BEGIN

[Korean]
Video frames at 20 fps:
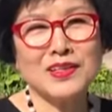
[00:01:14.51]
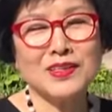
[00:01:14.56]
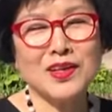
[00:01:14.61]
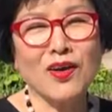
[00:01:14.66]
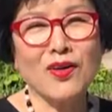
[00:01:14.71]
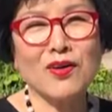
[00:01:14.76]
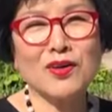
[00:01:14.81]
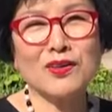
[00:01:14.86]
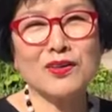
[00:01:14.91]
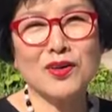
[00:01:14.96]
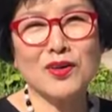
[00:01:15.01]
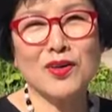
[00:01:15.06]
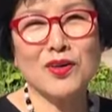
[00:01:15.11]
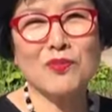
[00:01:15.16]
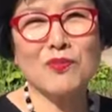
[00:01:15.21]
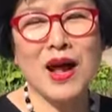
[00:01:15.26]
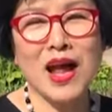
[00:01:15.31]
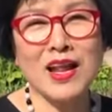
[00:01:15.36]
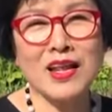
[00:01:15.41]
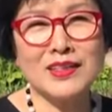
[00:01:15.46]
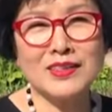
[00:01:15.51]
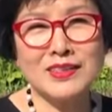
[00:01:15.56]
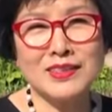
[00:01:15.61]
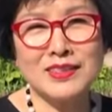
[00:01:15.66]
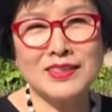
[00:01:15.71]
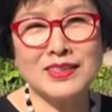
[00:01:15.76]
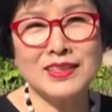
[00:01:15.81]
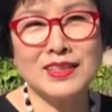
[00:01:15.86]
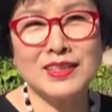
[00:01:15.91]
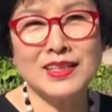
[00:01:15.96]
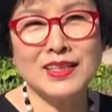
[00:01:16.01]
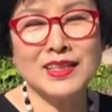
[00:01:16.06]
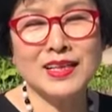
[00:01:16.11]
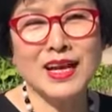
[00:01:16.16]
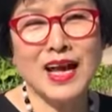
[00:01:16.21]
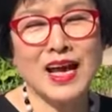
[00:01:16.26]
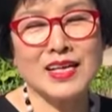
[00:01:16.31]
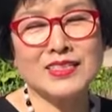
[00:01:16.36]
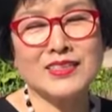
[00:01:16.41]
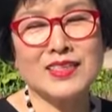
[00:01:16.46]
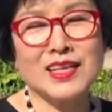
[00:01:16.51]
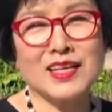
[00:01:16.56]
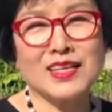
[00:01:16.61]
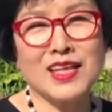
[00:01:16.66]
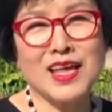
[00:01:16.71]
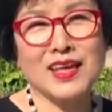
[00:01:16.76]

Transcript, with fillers: 더욱더 밝은 가정이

END

■ What to produce
Transcribe exactly the lines from the one with "Video frames at" to the last line of the records, both included, so that no picture appears in the copy.

■ Task output
Video frames at 20 fps:
[00:01:14.51]
[00:01:14.56]
[00:01:14.61]
[00:01:14.66]
[00:01:14.71]
[00:01:14.76]
[00:01:14.81]
[00:01:14.86]
[00:01:14.91]
[00:01:14.96]
[00:01:15.01]
[00:01:15.06]
[00:01:15.11]
[00:01:15.16]
[00:01:15.21]
[00:01:15.26]
[00:01:15.31]
[00:01:15.36]
[00:01:15.41]
[00:01:15.46]
[00:01:15.51]
[00:01:15.56]
[00:01:15.61]
[00:01:15.66]
[00:01:15.71]
[00:01:15.76]
[00:01:15.81]
[00:01:15.86]
[00:01:15.91]
[00:01:15.96]
[00:01:16.01]
[00:01:16.06]
[00:01:16.11]
[00:01:16.16]
[00:01:16.21]
[00:01:16.26]
[00:01:16.31]
[00:01:16.36]
[00:01:16.41]
[00:01:16.46]
[00:01:16.51]
[00:01:16.56]
[00:01:16.61]
[00:01:16.66]
[00:01:16.71]
[00:01:16.76]

Transcript, with fillers: 더욱더 밝은 가정이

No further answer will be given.